:: Activity ::
Every record gets copied exactly, and no picture goes with it.

:: Data records ::
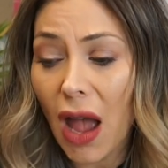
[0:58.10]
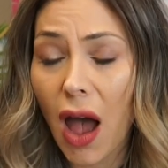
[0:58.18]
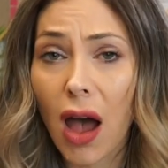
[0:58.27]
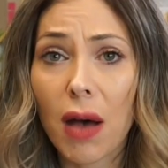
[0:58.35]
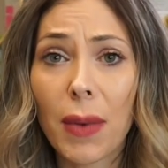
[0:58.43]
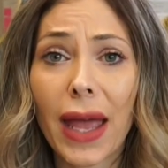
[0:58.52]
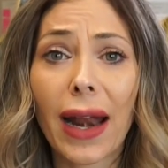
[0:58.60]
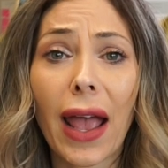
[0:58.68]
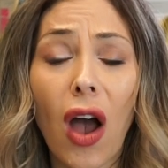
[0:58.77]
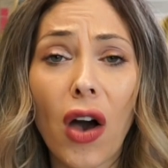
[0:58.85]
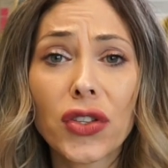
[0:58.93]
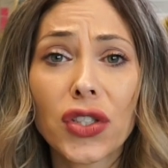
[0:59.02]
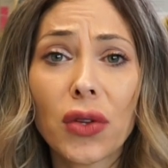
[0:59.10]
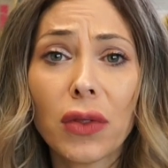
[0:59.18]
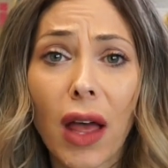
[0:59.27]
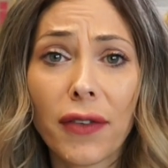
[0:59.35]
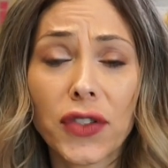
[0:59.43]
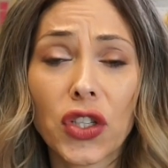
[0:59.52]
And I also
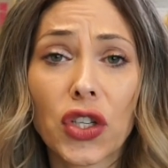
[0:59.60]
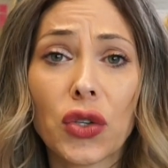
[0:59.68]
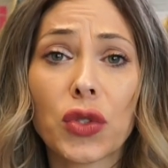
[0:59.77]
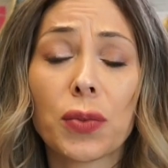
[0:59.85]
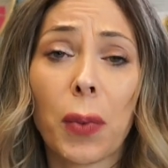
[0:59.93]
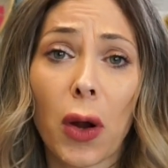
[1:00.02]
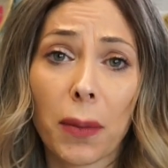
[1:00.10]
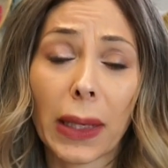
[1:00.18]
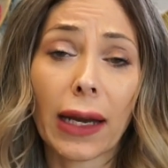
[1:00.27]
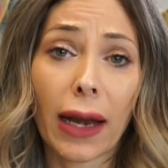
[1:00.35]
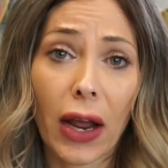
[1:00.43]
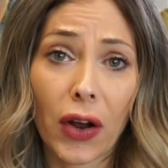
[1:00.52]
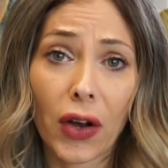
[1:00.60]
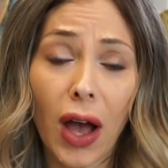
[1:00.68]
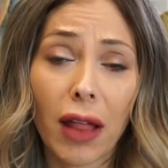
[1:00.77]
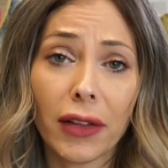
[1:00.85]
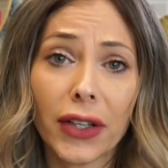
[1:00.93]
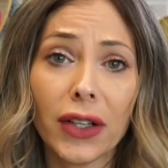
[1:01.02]
love to use permanent hair
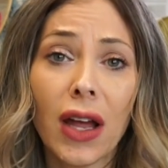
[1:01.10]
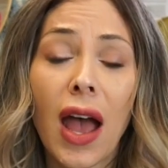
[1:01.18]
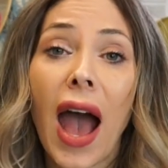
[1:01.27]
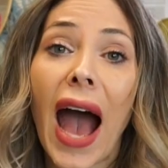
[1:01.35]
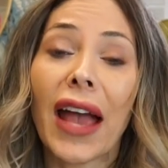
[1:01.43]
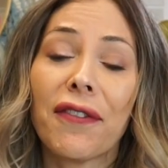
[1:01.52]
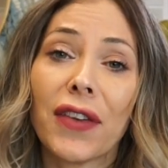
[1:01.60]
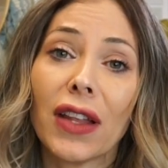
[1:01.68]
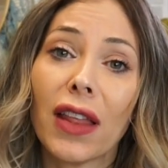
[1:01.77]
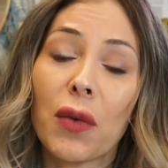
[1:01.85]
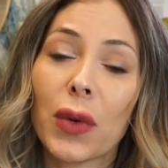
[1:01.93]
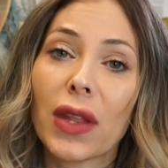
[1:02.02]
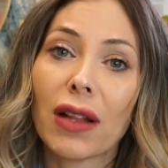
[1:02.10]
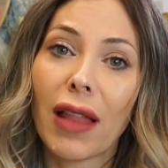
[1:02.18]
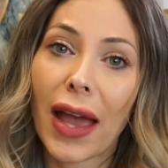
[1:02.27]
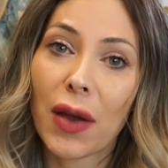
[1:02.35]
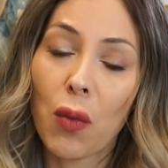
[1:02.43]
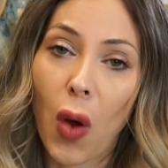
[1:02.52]
color. I feel like when the
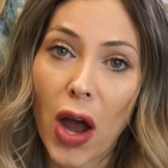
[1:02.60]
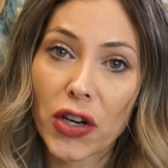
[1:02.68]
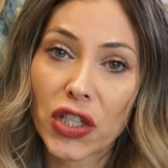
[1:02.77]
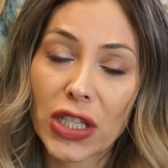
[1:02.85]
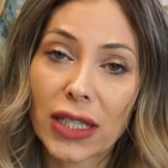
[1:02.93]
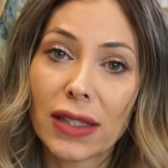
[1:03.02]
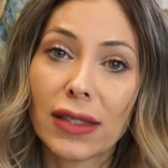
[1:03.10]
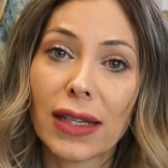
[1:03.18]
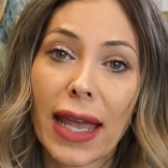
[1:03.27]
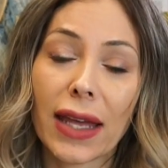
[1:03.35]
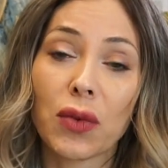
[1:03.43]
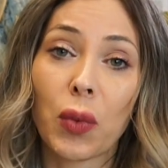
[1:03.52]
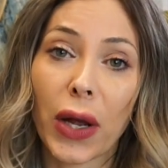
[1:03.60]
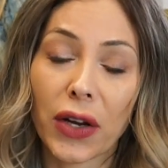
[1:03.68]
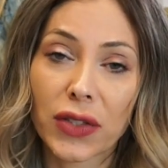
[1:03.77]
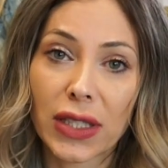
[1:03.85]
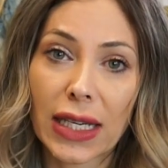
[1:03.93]
client washes and wears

:: Task output ::
[0:58.10]
[0:58.18]
[0:58.27]
[0:58.35]
[0:58.43]
[0:58.52]
[0:58.60]
[0:58.68]
[0:58.77]
[0:58.85]
[0:58.93]
[0:59.02]
[0:59.10]
[0:59.18]
[0:59.27]
[0:59.35]
[0:59.43]
[0:59.52]
And I also
[0:59.60]
[0:59.68]
[0:59.77]
[0:59.85]
[0:59.93]
[1:00.02]
[1:00.10]
[1:00.18]
[1:00.27]
[1:00.35]
[1:00.43]
[1:00.52]
[1:00.60]
[1:00.68]
[1:00.77]
[1:00.85]
[1:00.93]
[1:01.02]
love to use permanent hair
[1:01.10]
[1:01.18]
[1:01.27]
[1:01.35]
[1:01.43]
[1:01.52]
[1:01.60]
[1:01.68]
[1:01.77]
[1:01.85]
[1:01.93]
[1:02.02]
[1:02.10]
[1:02.18]
[1:02.27]
[1:02.35]
[1:02.43]
[1:02.52]
color. I feel like when the
[1:02.60]
[1:02.68]
[1:02.77]
[1:02.85]
[1:02.93]
[1:03.02]
[1:03.10]
[1:03.18]
[1:03.27]
[1:03.35]
[1:03.43]
[1:03.52]
[1:03.60]
[1:03.68]
[1:03.77]
[1:03.85]
[1:03.93]
client washes and wears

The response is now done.